Ekaterine ressalta que tem até mesmo produtos para adultos em que as publicidades são direcionadas às crianças, para que elas atuem como promotoras de vendas dentro de casa.

Consequências do exagero

Venda de lanches associadas com brinquedos; publicidade dentro de canal de TV dirigido às crianças e anúncios em revistas infantis, entre tantas outras publicidades estão causando um estímulo ao consumismo exacerbado e irrefletido, o que tem gerado a diminuição de brincadeiras criativas e até a obesidade. É o que observa Ekaterine Karageorgiadis, coordenadora do programa Criança e Consumo, do Instituto Alana.

Alimentos com baixo ou nenhum valor nutritivo, como salgadinhos e lanches, tornaram 30% das crianças brasileiras com excesso de peso e 15% delas com obesidade, conforme dados do IBGE divulgados em 2015.

Já a falta de limites com relação à troca de mochilas escolares, ou compra de bonecos cada vez que um novo personagem do cinema faz sucesso, pode gerar transtornos psicológicos e, consequentemente, adultos compulsivos ou com dívidas. O consumismo exagerado ainda atinge questões relacionadas à sustentabilidade e ao meio ambiente.

Ekaterine comenta que em 2014 foi feito um estudo pelo Grupo de Pesquisa da Relação Infância, Juventude e Mídia (Grim), da Universidade Federal do Ceará, em parceria com o Ministério da Justiça, sobre a percepção das crianças com relação às mensagens comerciais, a reação delas, e o que valorizam. Por que preferem um produto em detrimento a outros. A pesquisa aponta danos associados ao contato com a publicidade e/ou à comunicação mercadológica como a interrupção do lazer infantil; mal-estar físico; sentimento de frustração associada à compra e/ou à indisponibilidade do produto; acesso a conteúdo impróprio para crianças na publicidade ou associado à visualização de conteúdo publicitário; conflitos familiares associados a desejos de consumo; prejuízo financeiro; invasão de privacidade; problemas técnicos; sentimentos de insegurança e medo; sentimento de ansiedade para consumir e vivência de situações de preconceito associados a padrões relacionais e estéticos, correlatos a fatores étnicos, de gênero e de orientação sexual.

O relatório defende que o governo realize, entre outras ações, políticas públicas de mídia-educação nas escolas, através das quais se promova o uso seguro dos dispositivos comunicacionais e se ofereça às crianças a oportunidade de leitura crítica da mídia, em particular da comunicação mercadológica, e a produção de conteúdos audiovisuais comprometidos com os direitos humanos.
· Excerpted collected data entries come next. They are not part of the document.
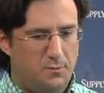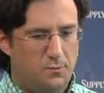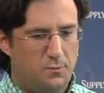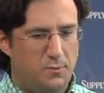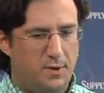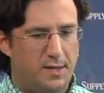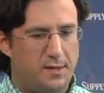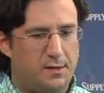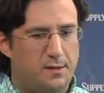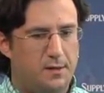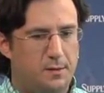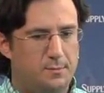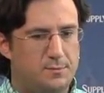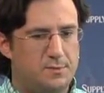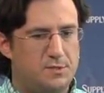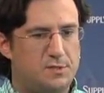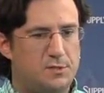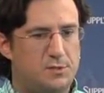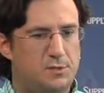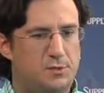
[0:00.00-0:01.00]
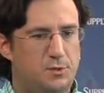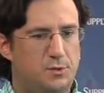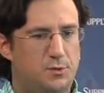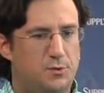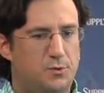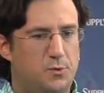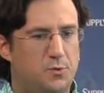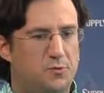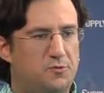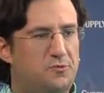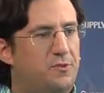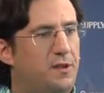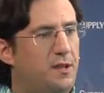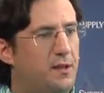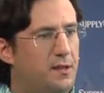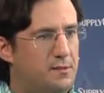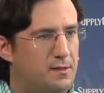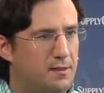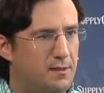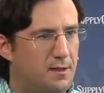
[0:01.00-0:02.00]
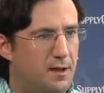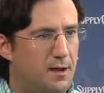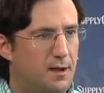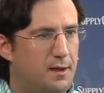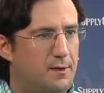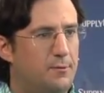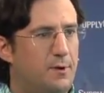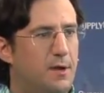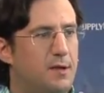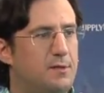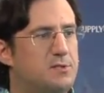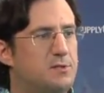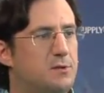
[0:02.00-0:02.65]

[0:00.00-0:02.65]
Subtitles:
when it comes to feeding the line, right?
A pesquisa ainda afirma que cabe aos pais estabelecer limites ao uso excessivo de dispositivos comunicacionais, ao acesso de conteúdos inadequados e ao consumismo em todas as suas manifestações e também orientar as crianças em relação à importância do consumo de produtos alimentícios saudáveis.

Ekaterine lembra que as crianças ainda estão em processo de formação e não sabem discernir, por isso precisam da mediação de um adulto. "Quantos sapatos temos? Quanta comida a gente consome e quais as consequências disso? Que resíduos isso gera e como impacta as contas da casa?".

A coordenadora ressalta que tudo isso é questão de valores sociais e não apenas de ter recurso financeiro e poder comprar. "A criança vai saber o que é limite ou vai ter tudo o que quer? De repente essa criança pode se tornar alguém que tem compulsão por compras ou ser um adulto que alcance um superendividamento", diz ela, acrescentando que o consumo não é só individual, ele impacta no coletivo, na sociedade.